In line with other Canadian cannabis stocks, Tilray (TSX:TLRY) has experienced significant volatility in the market. The company went public in July 2018, just before Canada legalized recreational cannabis, and saw its stock price rise from less than US$30 to over US$150 in October 2018. However, currently trading at US$1.72 per share with a market cap of approximately US$1 billion, Tilray, like many others in the industry, is facing challenges such as oversupply, increasing competition, and struggling to achieve consistent profitability.
The recent quarterly results for Tilray in the third quarter of fiscal 2024 showed revenue of US$188.3 million and breakeven adjusted earnings, falling short of analysts’ expectations of a US$0.05 loss per share with revenue of US$198.3 million. Despite a 30% year-over-year increase in sales due to acquisitions, including a significant rise in the beverage-alcohol segment, Tilray also faced a decline in distribution revenue in Q3, impacted by changing rebate regulations and IT issues.
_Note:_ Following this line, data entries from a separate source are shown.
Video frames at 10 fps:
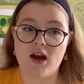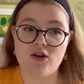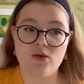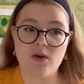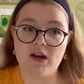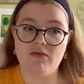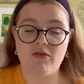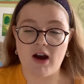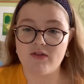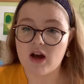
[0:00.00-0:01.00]
I do it
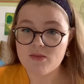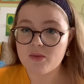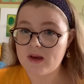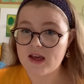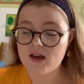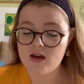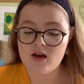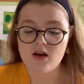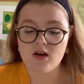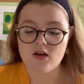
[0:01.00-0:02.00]
5 times a week,
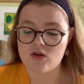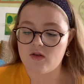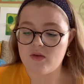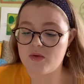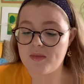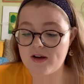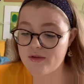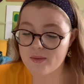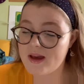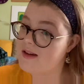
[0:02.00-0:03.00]
so if it was the middle of the
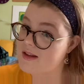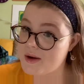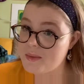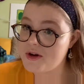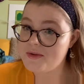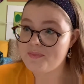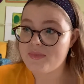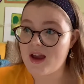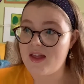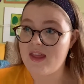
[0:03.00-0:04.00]
week then I would,
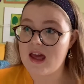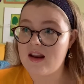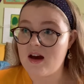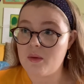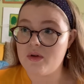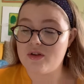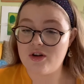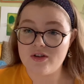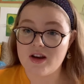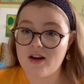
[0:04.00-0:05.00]
and then I would
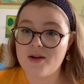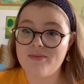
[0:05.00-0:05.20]
cook dinner,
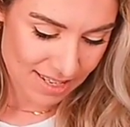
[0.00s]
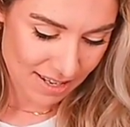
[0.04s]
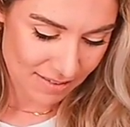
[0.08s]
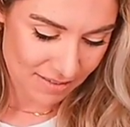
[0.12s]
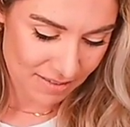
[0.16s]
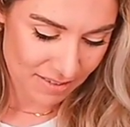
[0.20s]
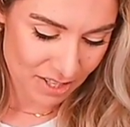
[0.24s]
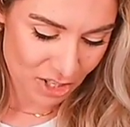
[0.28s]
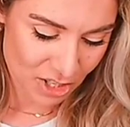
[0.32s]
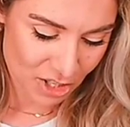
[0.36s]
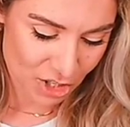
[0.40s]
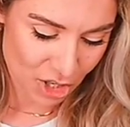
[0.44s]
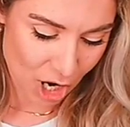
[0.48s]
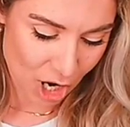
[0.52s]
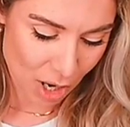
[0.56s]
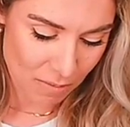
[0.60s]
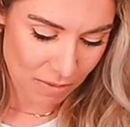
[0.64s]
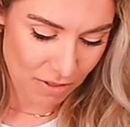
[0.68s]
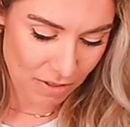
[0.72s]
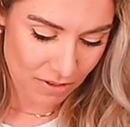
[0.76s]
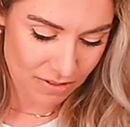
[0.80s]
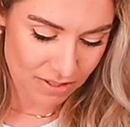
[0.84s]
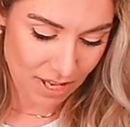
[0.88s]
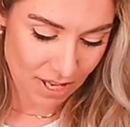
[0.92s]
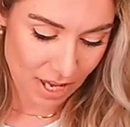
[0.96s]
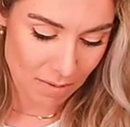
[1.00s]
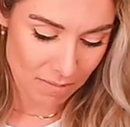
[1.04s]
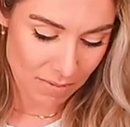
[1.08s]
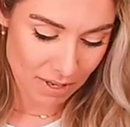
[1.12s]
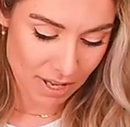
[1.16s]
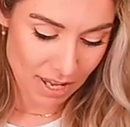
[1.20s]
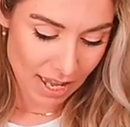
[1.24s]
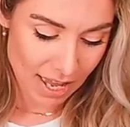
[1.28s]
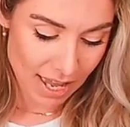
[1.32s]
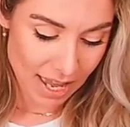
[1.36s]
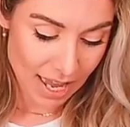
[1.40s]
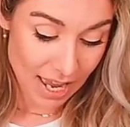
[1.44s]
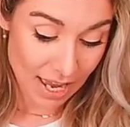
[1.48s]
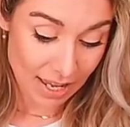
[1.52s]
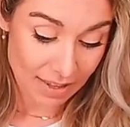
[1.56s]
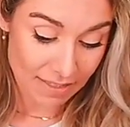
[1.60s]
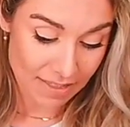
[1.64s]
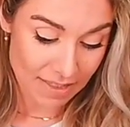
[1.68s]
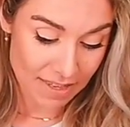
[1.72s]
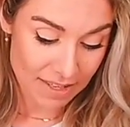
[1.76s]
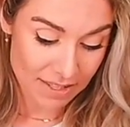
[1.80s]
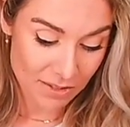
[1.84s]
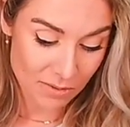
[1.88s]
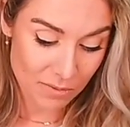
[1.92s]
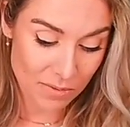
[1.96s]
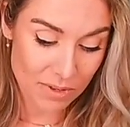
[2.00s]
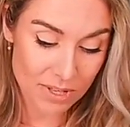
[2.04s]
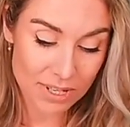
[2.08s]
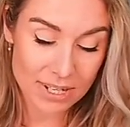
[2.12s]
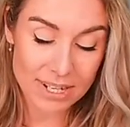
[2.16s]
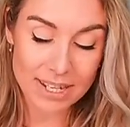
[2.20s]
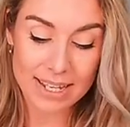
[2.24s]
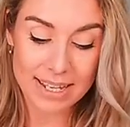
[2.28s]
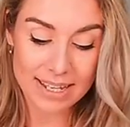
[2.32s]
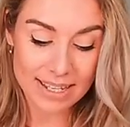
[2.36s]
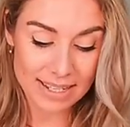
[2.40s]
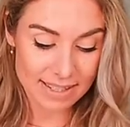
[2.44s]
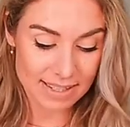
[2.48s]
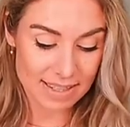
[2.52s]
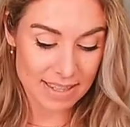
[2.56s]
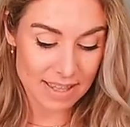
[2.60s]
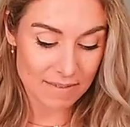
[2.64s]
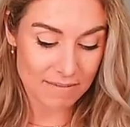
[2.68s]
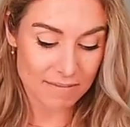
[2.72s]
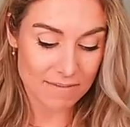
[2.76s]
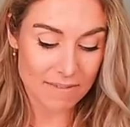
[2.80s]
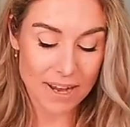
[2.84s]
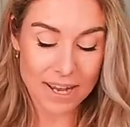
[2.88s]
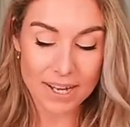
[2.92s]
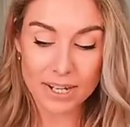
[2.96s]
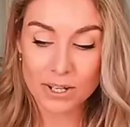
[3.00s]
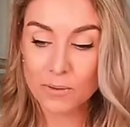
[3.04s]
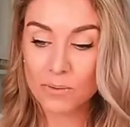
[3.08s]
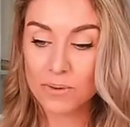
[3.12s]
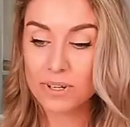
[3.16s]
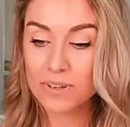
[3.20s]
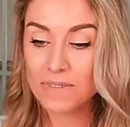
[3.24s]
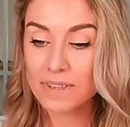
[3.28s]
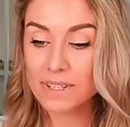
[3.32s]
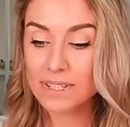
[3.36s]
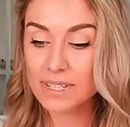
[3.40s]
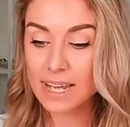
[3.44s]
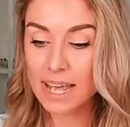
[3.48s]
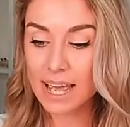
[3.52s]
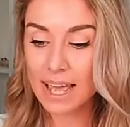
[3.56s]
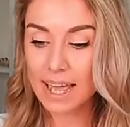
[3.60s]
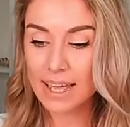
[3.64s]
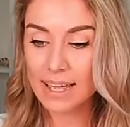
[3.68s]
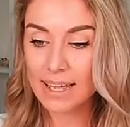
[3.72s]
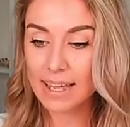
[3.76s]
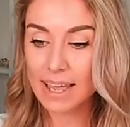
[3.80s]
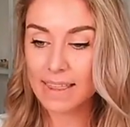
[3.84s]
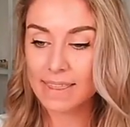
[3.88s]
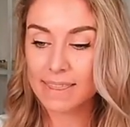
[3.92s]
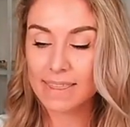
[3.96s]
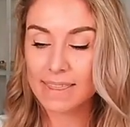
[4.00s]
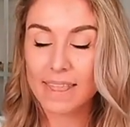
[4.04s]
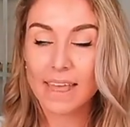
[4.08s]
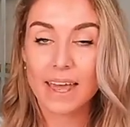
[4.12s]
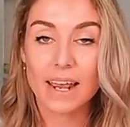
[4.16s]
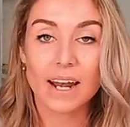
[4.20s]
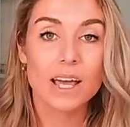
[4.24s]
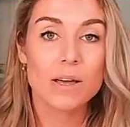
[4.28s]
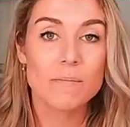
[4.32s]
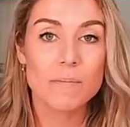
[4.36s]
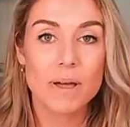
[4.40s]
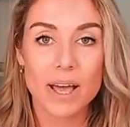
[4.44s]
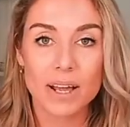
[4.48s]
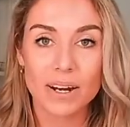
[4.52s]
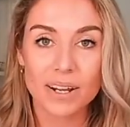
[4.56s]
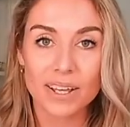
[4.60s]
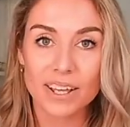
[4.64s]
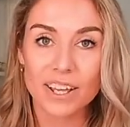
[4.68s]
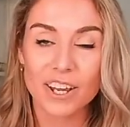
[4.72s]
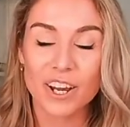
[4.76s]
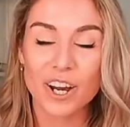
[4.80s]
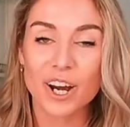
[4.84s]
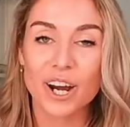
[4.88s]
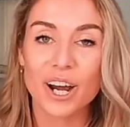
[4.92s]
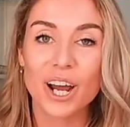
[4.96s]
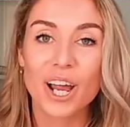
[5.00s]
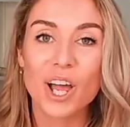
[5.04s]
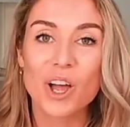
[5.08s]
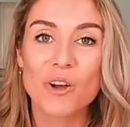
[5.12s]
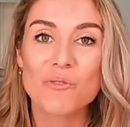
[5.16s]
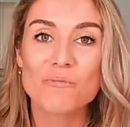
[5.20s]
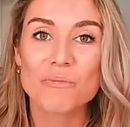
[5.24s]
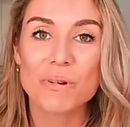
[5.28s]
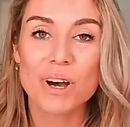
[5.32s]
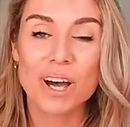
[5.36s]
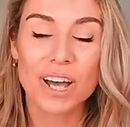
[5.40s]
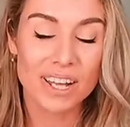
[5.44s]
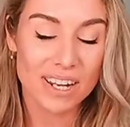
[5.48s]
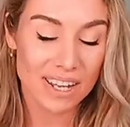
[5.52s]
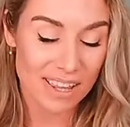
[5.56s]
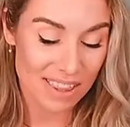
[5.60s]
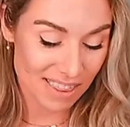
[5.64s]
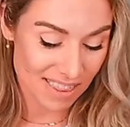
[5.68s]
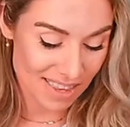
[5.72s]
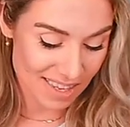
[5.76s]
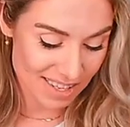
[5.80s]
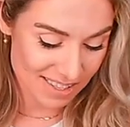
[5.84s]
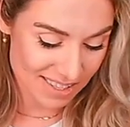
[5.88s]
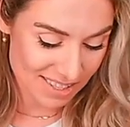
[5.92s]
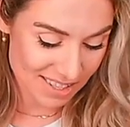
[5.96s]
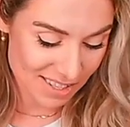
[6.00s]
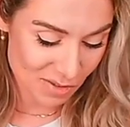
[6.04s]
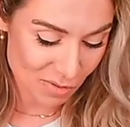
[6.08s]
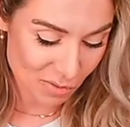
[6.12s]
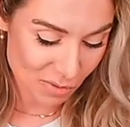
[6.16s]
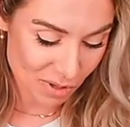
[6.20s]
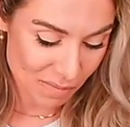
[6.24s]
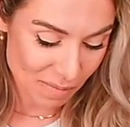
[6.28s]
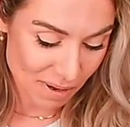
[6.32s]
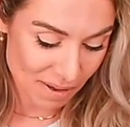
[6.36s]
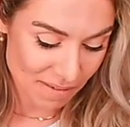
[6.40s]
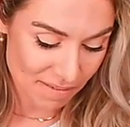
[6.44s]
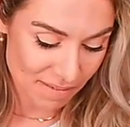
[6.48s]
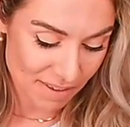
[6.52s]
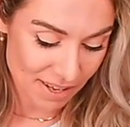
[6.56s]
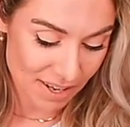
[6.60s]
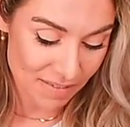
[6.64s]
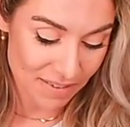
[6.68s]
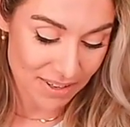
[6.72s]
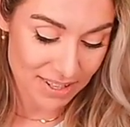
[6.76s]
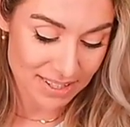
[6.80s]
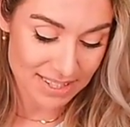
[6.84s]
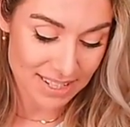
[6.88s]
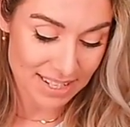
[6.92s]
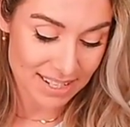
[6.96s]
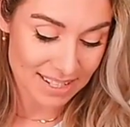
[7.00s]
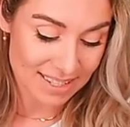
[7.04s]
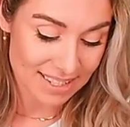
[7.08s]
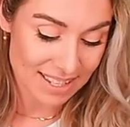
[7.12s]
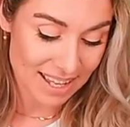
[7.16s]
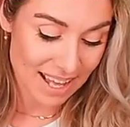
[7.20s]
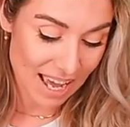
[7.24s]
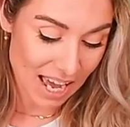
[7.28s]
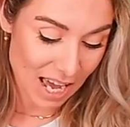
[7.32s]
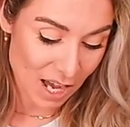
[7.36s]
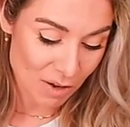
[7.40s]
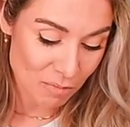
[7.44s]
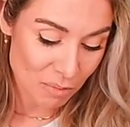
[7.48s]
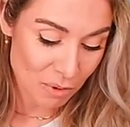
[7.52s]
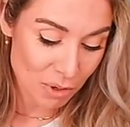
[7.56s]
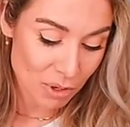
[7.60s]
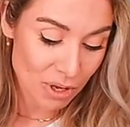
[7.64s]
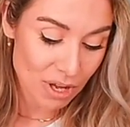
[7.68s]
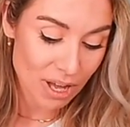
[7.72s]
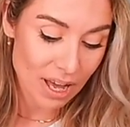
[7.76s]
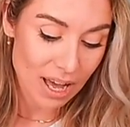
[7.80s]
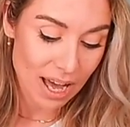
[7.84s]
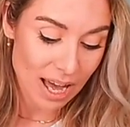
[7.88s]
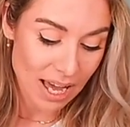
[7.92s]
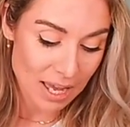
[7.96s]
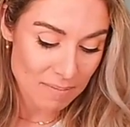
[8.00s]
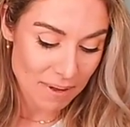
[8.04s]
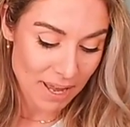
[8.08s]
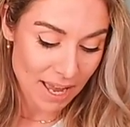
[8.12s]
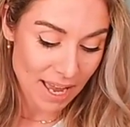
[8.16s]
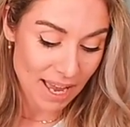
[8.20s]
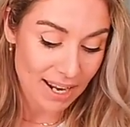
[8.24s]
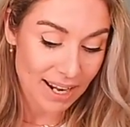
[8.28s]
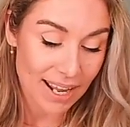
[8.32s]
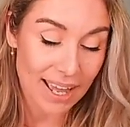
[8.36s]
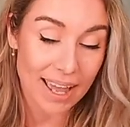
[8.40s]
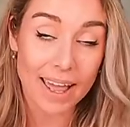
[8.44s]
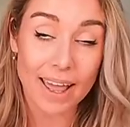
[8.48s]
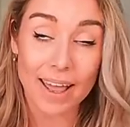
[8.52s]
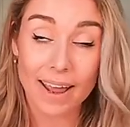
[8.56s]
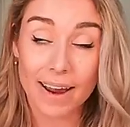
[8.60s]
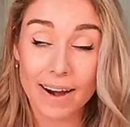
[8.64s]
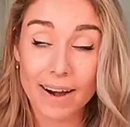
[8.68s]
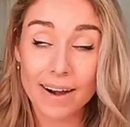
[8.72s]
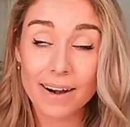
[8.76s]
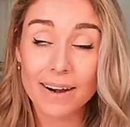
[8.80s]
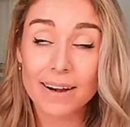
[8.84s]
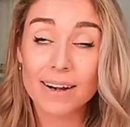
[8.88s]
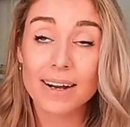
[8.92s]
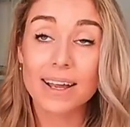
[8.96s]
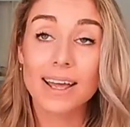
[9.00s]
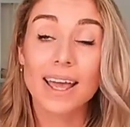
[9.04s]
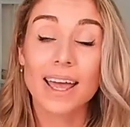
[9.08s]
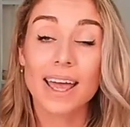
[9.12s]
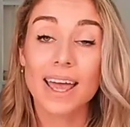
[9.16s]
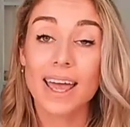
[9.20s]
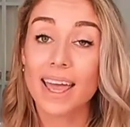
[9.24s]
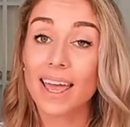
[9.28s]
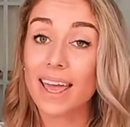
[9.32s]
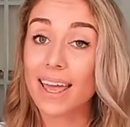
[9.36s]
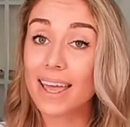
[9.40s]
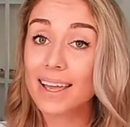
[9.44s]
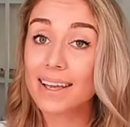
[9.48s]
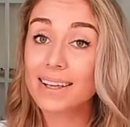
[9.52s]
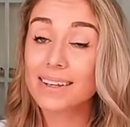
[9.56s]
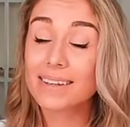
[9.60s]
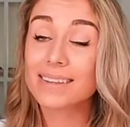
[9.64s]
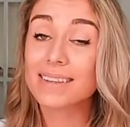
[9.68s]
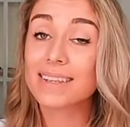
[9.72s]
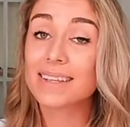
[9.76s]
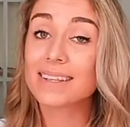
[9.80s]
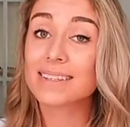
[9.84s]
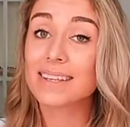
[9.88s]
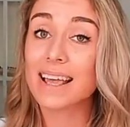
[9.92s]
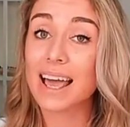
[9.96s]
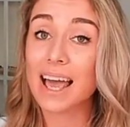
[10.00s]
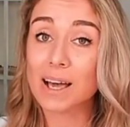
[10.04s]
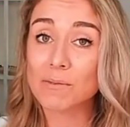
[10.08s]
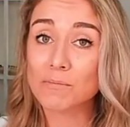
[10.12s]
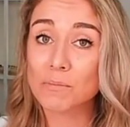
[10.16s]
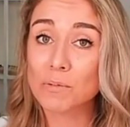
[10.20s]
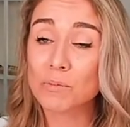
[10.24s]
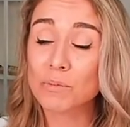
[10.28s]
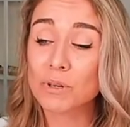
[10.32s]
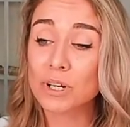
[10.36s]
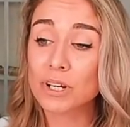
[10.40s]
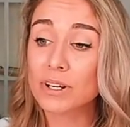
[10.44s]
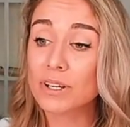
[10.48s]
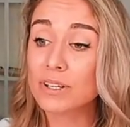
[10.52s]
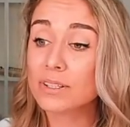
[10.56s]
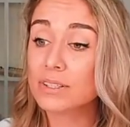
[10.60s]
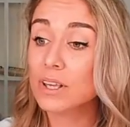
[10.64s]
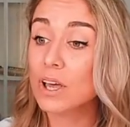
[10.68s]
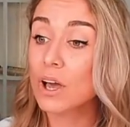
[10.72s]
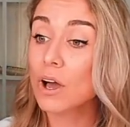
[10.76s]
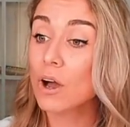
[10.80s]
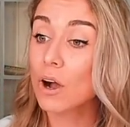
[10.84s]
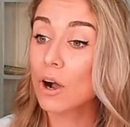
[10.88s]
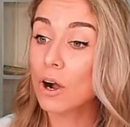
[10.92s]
definitely shop those up. And this one is the final one of the day, and then I'm out of here. But this is one of my favorites. It is the Apple iPad Air, and these Apple products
While Tilray’s CEO remains optimistic about the company’s strategic expansion into complementary markets, concerns about profitability persist, especially after a revised EBITDA forecast for fiscal 2024 and ongoing cash burn without positive free cash flow. Analysts predict a potential surge in Tilray’s stock price, but caution is advised due to weak fundamentals and ongoing losses.